2007-01-14 22:57:05

by Florin Iucha

[permalink] [raw]
Subject: Re: [linux-usb-devel] 2.6.20-rc4: known unfixed regressions (v2)

On Wed, Jan 10, 2007 at 10:54:34AM -0500, Alan Stern wrote:
> It's still possible that this is hardware related; perhaps some component
> just began to wear out. If you return to an earlier kernel, does the
> problem go away?

As reported in my original e-mail and verified just minutes ago, the
copy succeeds with 2.6.19 (kernel.org vanilla, compiled with the same
config as 2.6.20-rcX). I will begin bisecting between .19 and .20-rc1
after re-reading Jiri's messages.

florin

--
Bruce Schneier expects the Spanish Inquisition.
http://geekz.co.uk/schneierfacts/fact/163


Attachments:
(No filename) (582.00 B)
signature.asc (189.00 B)
Digital signature
Download all attachments

2007-01-14 23:58:19

by Florin Iucha

[permalink] [raw]
Subject: heavy nfs[4]] causes fs badness Was: 2.6.20-rc4: known unfixed regressions (v2)

On Sun, Jan 14, 2007 at 04:57:01PM -0600, wrote:
> On Wed, Jan 10, 2007 at 10:54:34AM -0500, Alan Stern wrote:
> > It's still possible that this is hardware related; perhaps some component
> > just began to wear out. If you return to an earlier kernel, does the
> > problem go away?
>
> As reported in my original e-mail and verified just minutes ago, the
> copy succeeds with 2.6.19 (kernel.org vanilla, compiled with the same
> config as 2.6.20-rcX). I will begin bisecting between .19 and .20-rc1
> after re-reading Jiri's messages.

All the testing was done via a ssh into the workstation. The console
was left as booted into, with the gdm running. The remote nfs4
directory was mounted on "/mnt".

After copying the 60+ GB and testing that the keyboard was still
functioning, I did not reboot but stayed in the same kernel and pulled
the latest git then started bisecting.

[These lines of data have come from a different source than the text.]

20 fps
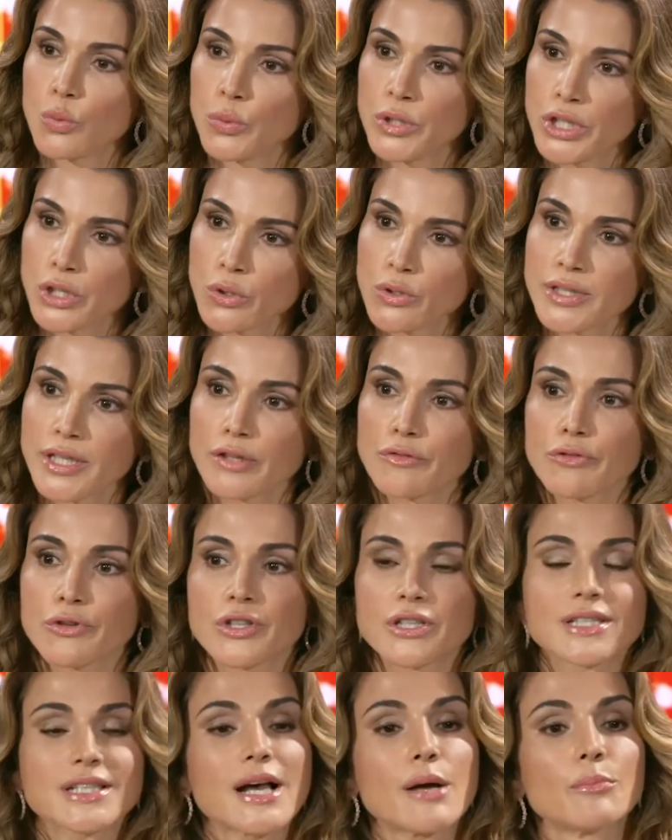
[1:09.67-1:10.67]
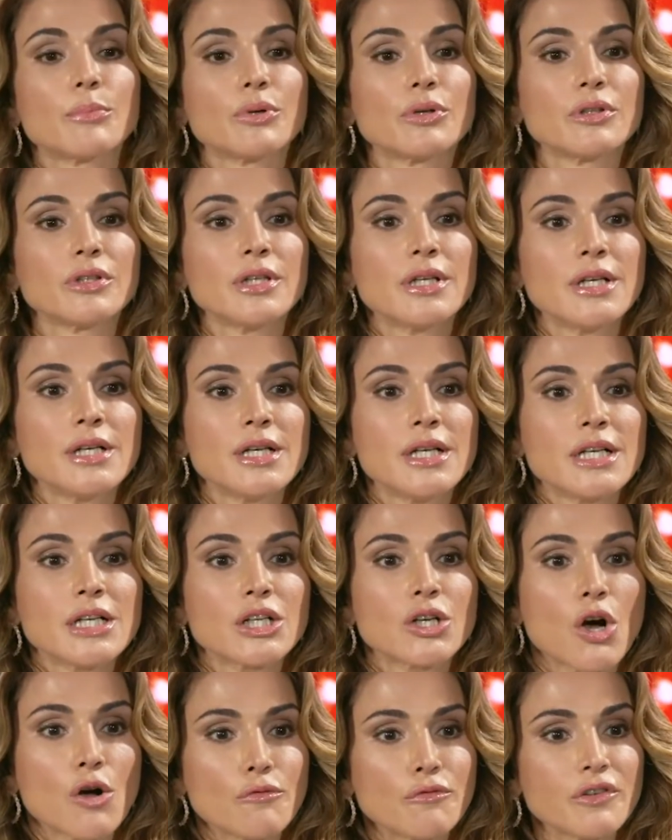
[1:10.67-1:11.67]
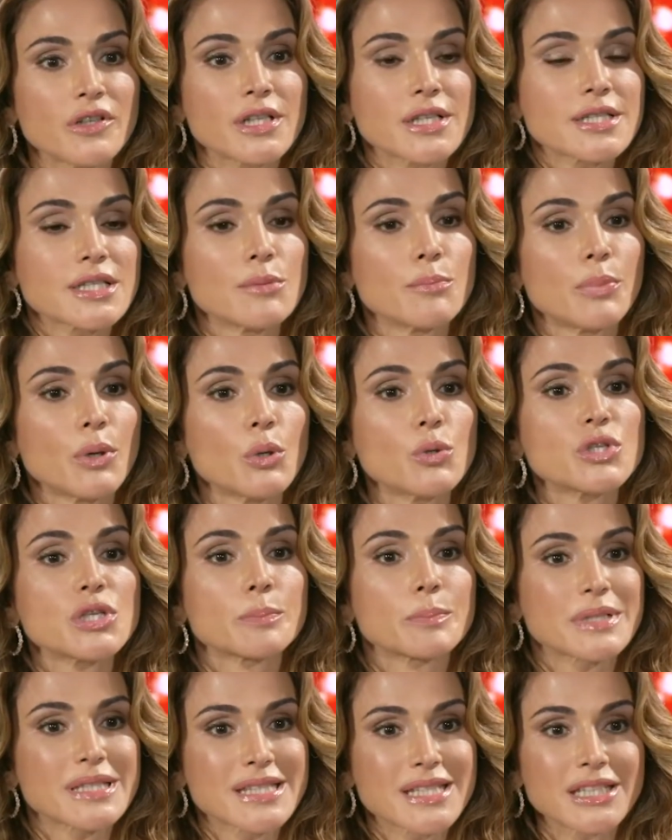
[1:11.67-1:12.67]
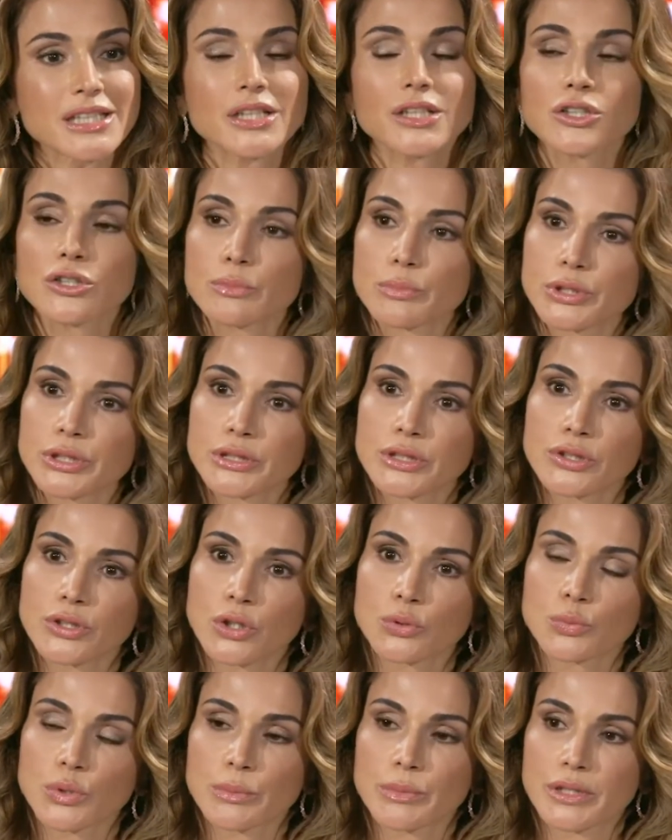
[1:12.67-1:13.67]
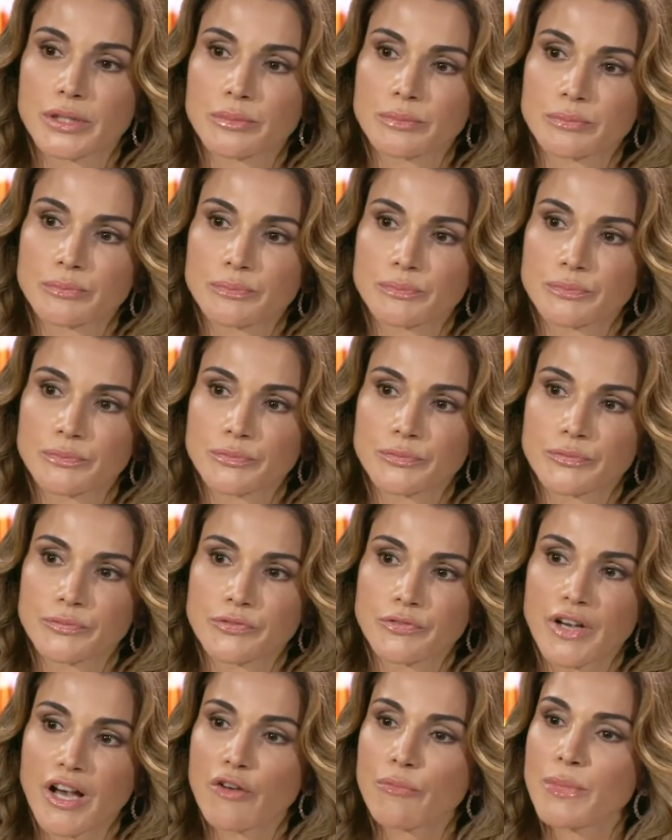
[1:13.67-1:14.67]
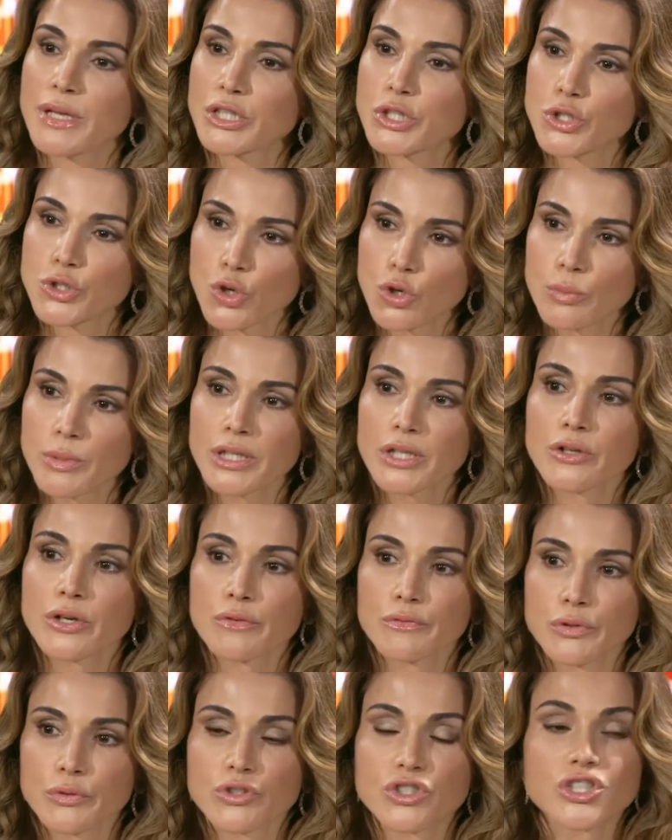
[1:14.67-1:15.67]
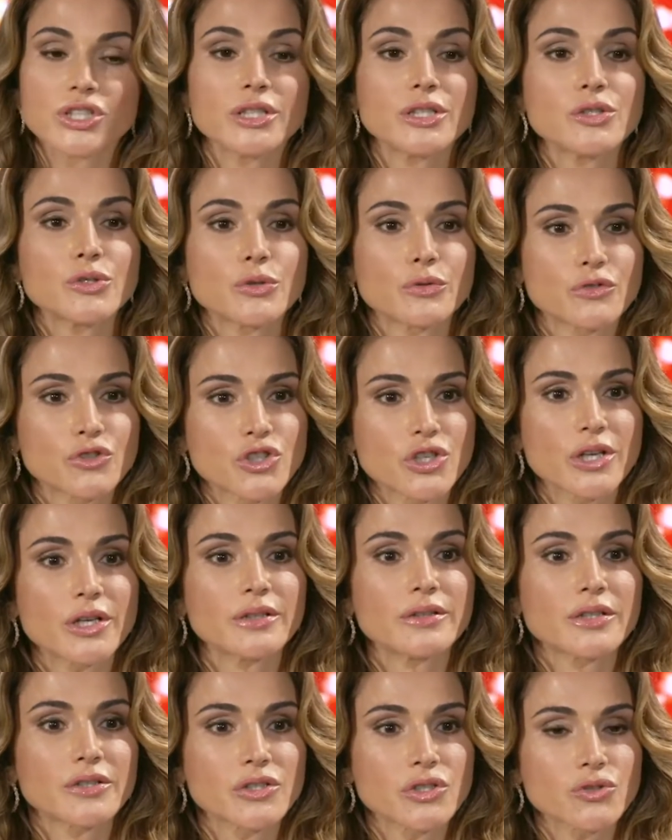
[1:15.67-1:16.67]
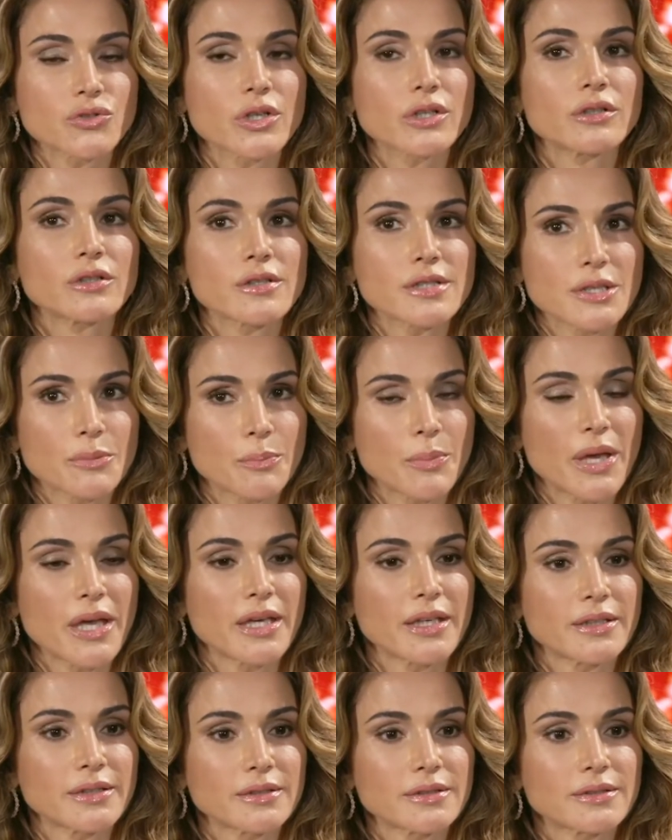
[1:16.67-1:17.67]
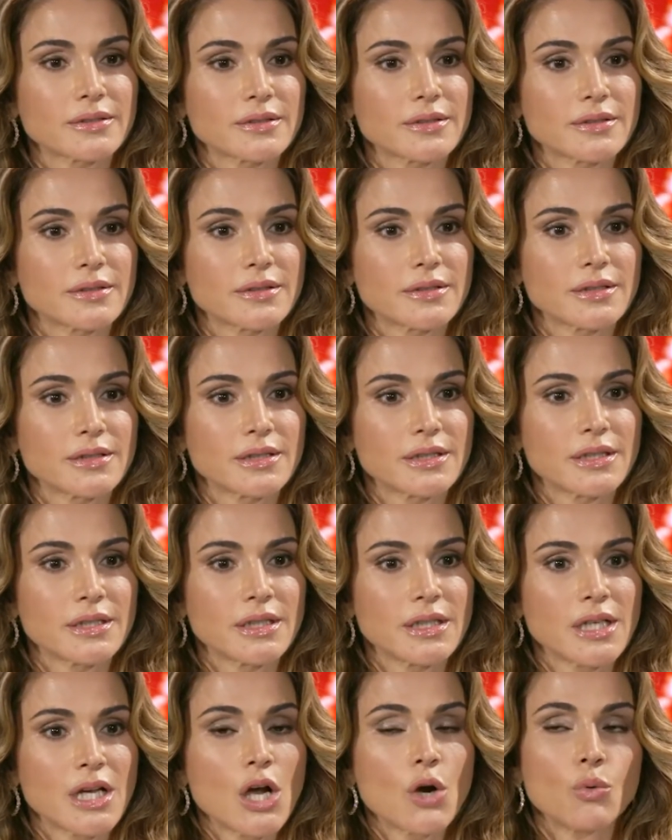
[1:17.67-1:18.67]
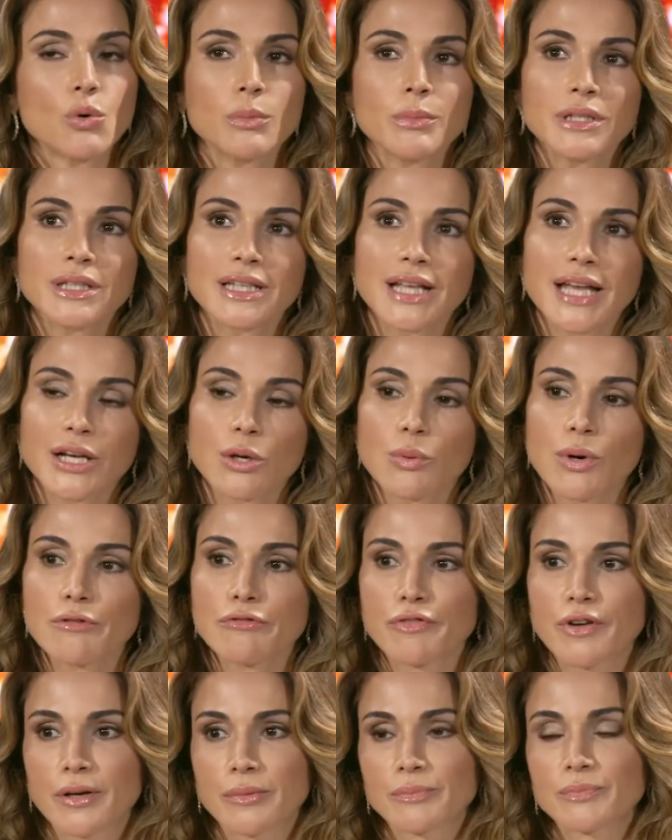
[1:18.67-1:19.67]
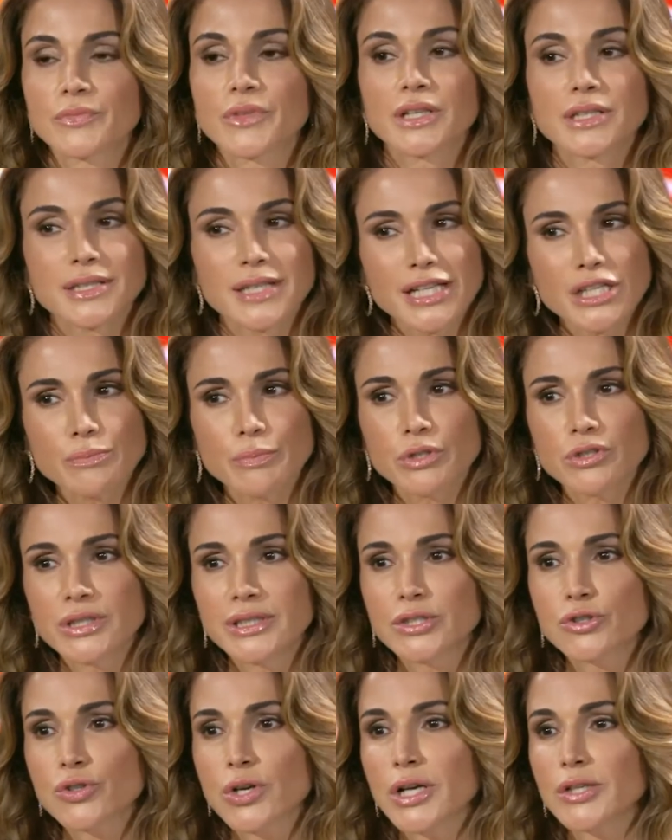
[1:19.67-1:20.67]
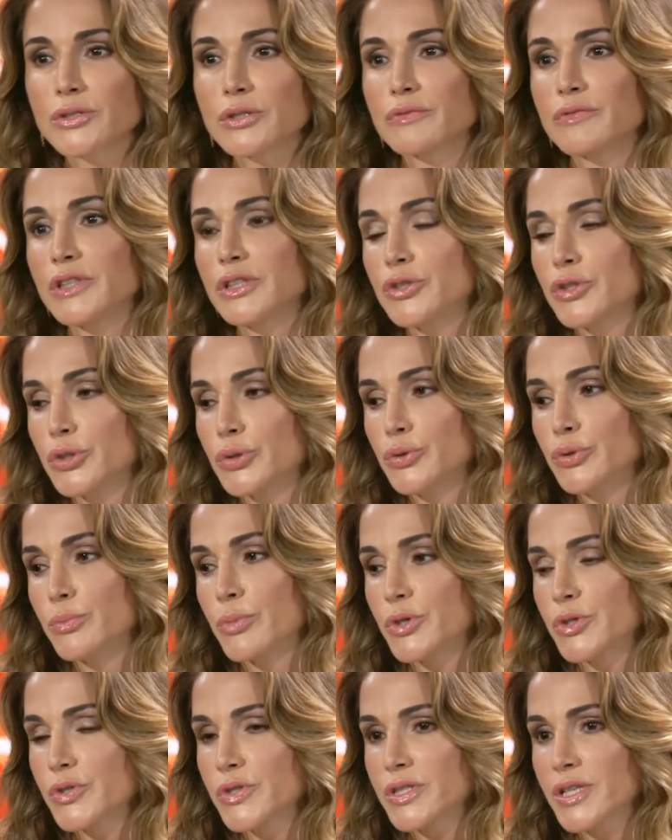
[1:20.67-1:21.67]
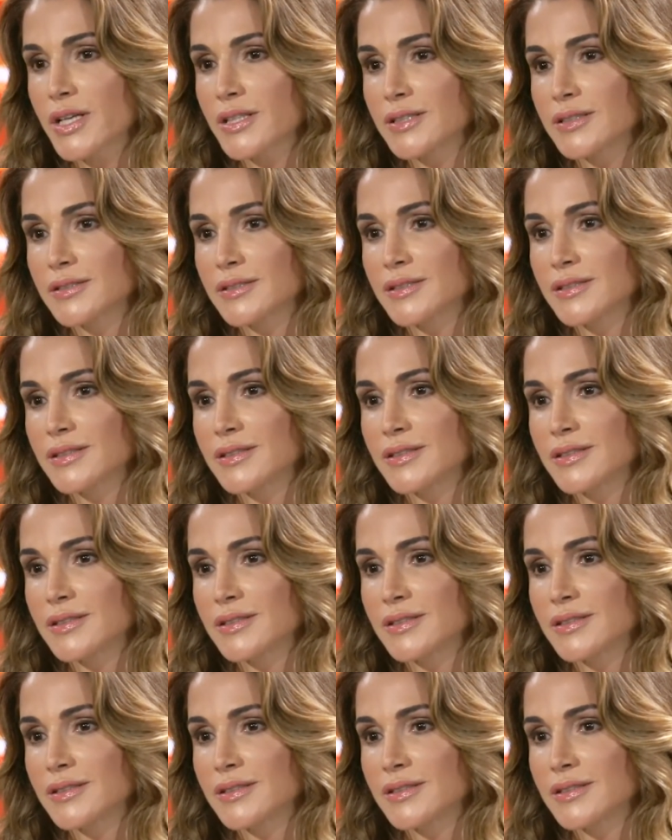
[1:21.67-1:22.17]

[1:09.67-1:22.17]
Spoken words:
We know that, for example, conflicts impose a particular burden on women. I've met so many refugees who've shared their struggles and pain. Women like Wafa, desperately trying to feed her newborn son.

After recompiling, I moved
over to the workstation to reboot it, but the keyboard was not
functioning ;(

I ran "lsusb" and it displayed all the devices. "dmesg" did not show
any oops, anything for that matter. I have unplugged the keyboard and
run "lsusb" again, but it hang. I ran "ls /mnt" and it hang as well.
Stracing "lsusb" showed it hang (entered the kernel) at opening the device
that used to be the keyboard. Stracing "ls /mnt" showed that it
hang at "stat(/mnt)". Both processes were in "D" state. "ls /root"
worked without problem, so it appears that crossing mountpoints causes
some hang in the kernel.

Based on this info, I think we can rule out any USB. I will try
testing with NFS3 to see if the problem persists. Unfortunately there
is no oops or anything in "dmesg".

florin

--
Bruce Schneier expects the Spanish Inquisition.
http://geekz.co.uk/schneierfacts/fact/163


Attachments:
(No filename) (1.75 kB)
signature.asc (189.00 B)
Digital signature
Download all attachments

2007-01-15 00:14:55

by Trond Myklebust

[permalink] [raw]
Subject: Re: heavy nfs[4]] causes fs badness Was: 2.6.20-rc4: known unfixed regressions (v2)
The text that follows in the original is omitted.